◆ **WHAT THE EXERCISE ASKS**
Needed from the data below: every line from the one with "(1.00 s to 2.00 s)" up to and including the one with "(14.00 s to 15.00 s)", repeated exactly and with nothing else.

◆ **INPUT**
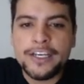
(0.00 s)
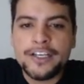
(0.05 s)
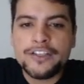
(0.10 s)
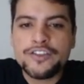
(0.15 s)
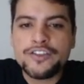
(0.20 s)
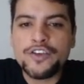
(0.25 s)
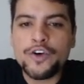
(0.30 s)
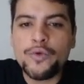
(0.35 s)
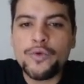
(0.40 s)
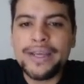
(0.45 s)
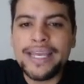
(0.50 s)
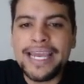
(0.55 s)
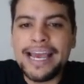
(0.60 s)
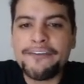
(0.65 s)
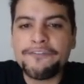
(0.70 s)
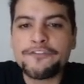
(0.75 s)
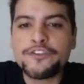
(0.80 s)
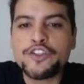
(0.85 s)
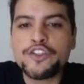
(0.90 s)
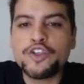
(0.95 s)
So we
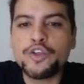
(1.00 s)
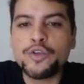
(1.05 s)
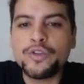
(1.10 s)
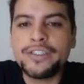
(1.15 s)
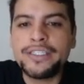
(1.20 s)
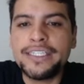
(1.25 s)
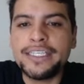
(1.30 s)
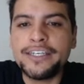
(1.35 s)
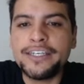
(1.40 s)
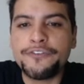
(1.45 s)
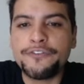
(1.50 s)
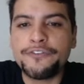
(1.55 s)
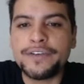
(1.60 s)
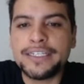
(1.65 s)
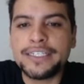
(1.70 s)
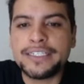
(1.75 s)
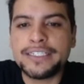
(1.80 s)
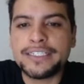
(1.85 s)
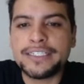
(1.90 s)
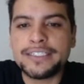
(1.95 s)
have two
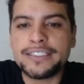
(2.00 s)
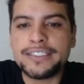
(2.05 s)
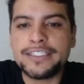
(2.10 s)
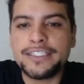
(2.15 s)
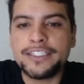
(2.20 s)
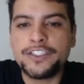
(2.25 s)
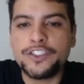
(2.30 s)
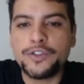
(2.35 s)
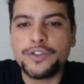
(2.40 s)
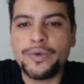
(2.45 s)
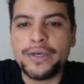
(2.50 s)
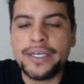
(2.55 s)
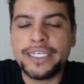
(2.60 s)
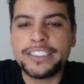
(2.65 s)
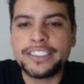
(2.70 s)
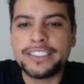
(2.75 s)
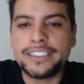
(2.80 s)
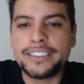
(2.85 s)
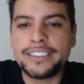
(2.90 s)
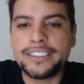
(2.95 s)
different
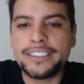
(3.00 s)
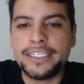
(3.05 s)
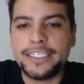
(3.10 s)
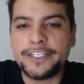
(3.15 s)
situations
* * *
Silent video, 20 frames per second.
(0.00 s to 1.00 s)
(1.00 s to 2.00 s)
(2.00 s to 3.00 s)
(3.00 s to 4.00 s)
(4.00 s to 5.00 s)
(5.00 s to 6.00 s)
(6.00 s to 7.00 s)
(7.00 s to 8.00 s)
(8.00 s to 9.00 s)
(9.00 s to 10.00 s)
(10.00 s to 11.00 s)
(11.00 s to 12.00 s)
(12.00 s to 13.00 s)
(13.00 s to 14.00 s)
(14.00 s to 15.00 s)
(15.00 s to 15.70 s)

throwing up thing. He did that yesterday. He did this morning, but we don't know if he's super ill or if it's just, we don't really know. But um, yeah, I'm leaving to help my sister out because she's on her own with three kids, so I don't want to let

◆ **WRITTEN RESPONSE**
(1.00 s to 2.00 s)
(2.00 s to 3.00 s)
(3.00 s to 4.00 s)
(4.00 s to 5.00 s)
(5.00 s to 6.00 s)
(6.00 s to 7.00 s)
(7.00 s to 8.00 s)
(8.00 s to 9.00 s)
(9.00 s to 10.00 s)
(10.00 s to 11.00 s)
(11.00 s to 12.00 s)
(12.00 s to 13.00 s)
(13.00 s to 14.00 s)
(14.00 s to 15.00 s)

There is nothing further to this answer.